WHAT YOU HAVE TO DO: Please transcribe only the lines that run from the line bearing "[0:41.01-0:42.01]" to the end of the entries, keeping both end lines. Skip the pictures.

─── DATA SHOWN

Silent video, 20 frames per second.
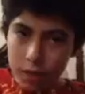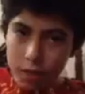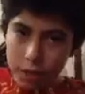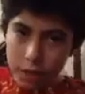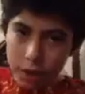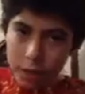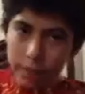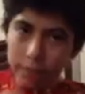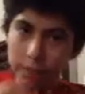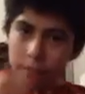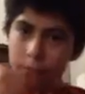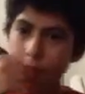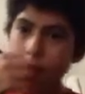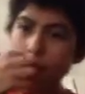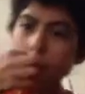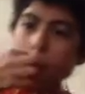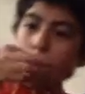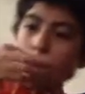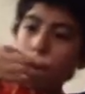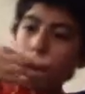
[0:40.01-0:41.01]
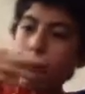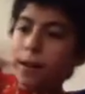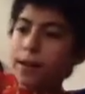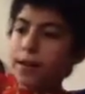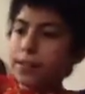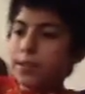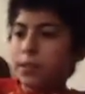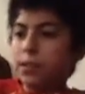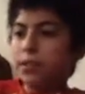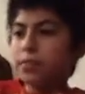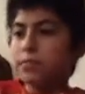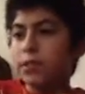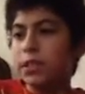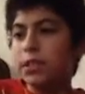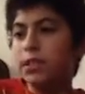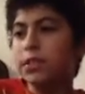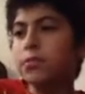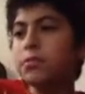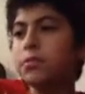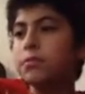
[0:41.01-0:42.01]
Yep. And then
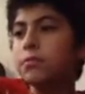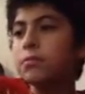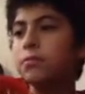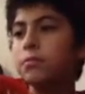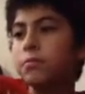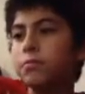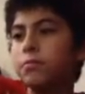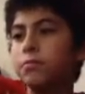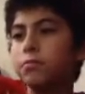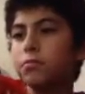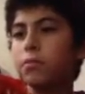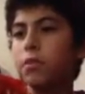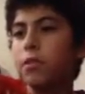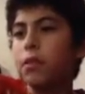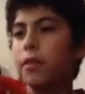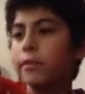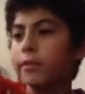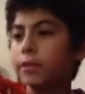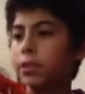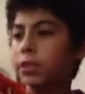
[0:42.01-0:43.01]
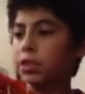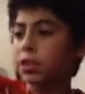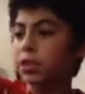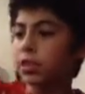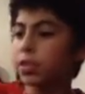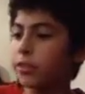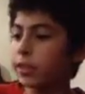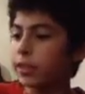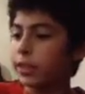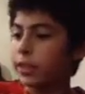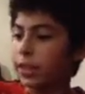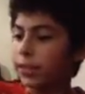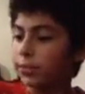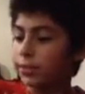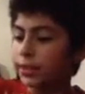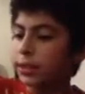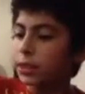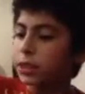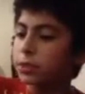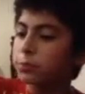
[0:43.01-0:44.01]
later, Cisco and
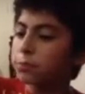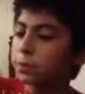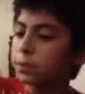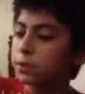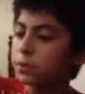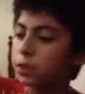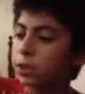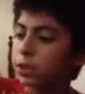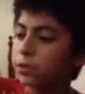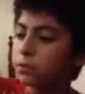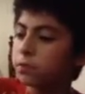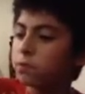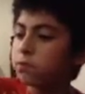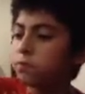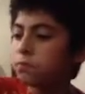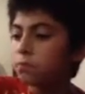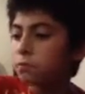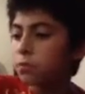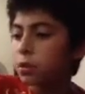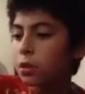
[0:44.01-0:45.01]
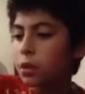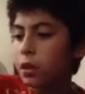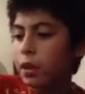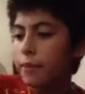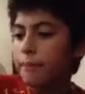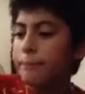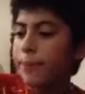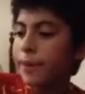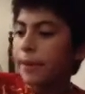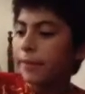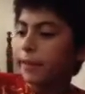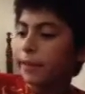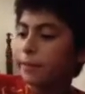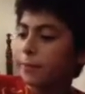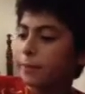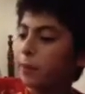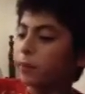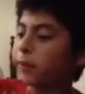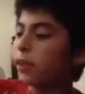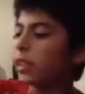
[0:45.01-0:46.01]
Caitlin don't believe, and Barry
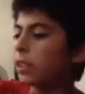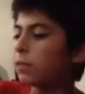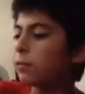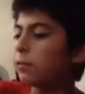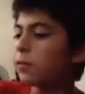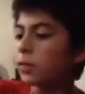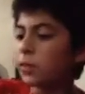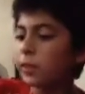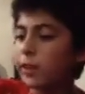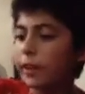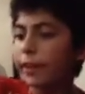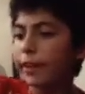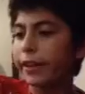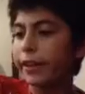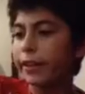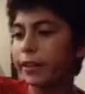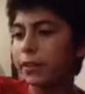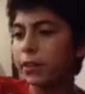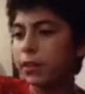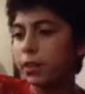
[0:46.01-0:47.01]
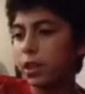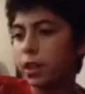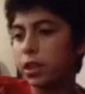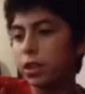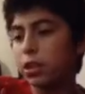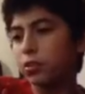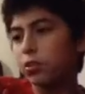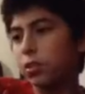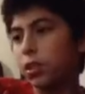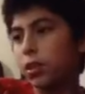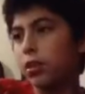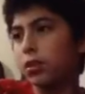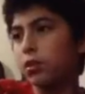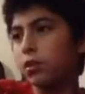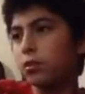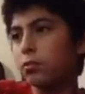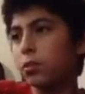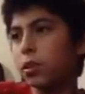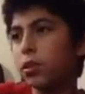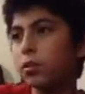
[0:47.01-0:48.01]
believes that he is actually
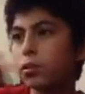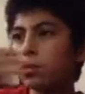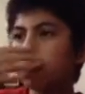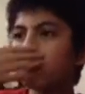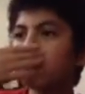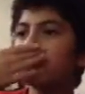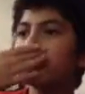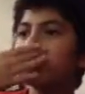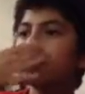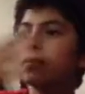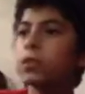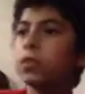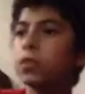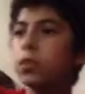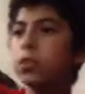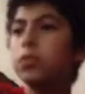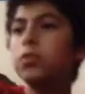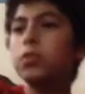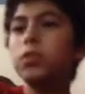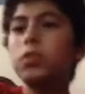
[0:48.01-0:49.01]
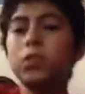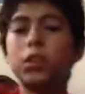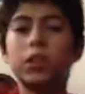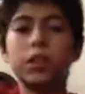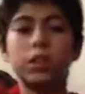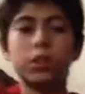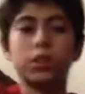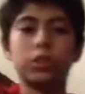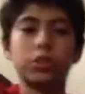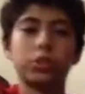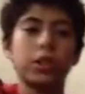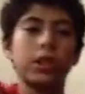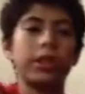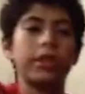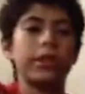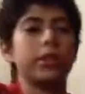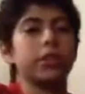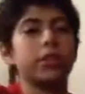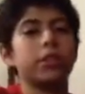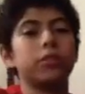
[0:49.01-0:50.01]
the Wells, who isn't
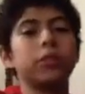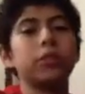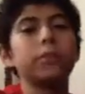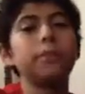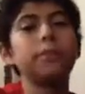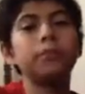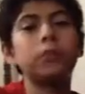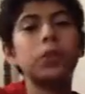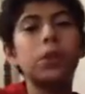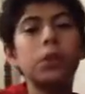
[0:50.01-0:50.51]
trying to kill him.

──────

SOLUTION TO THE PROBLEM:
[0:41.01-0:42.01]
Yep. And then
[0:42.01-0:43.01]
[0:43.01-0:44.01]
later, Cisco and
[0:44.01-0:45.01]
[0:45.01-0:46.01]
Caitlin don't believe, and Barry
[0:46.01-0:47.01]
[0:47.01-0:48.01]
believes that he is actually
[0:48.01-0:49.01]
[0:49.01-0:50.01]
the Wells, who isn't
[0:50.01-0:50.51]
trying to kill him.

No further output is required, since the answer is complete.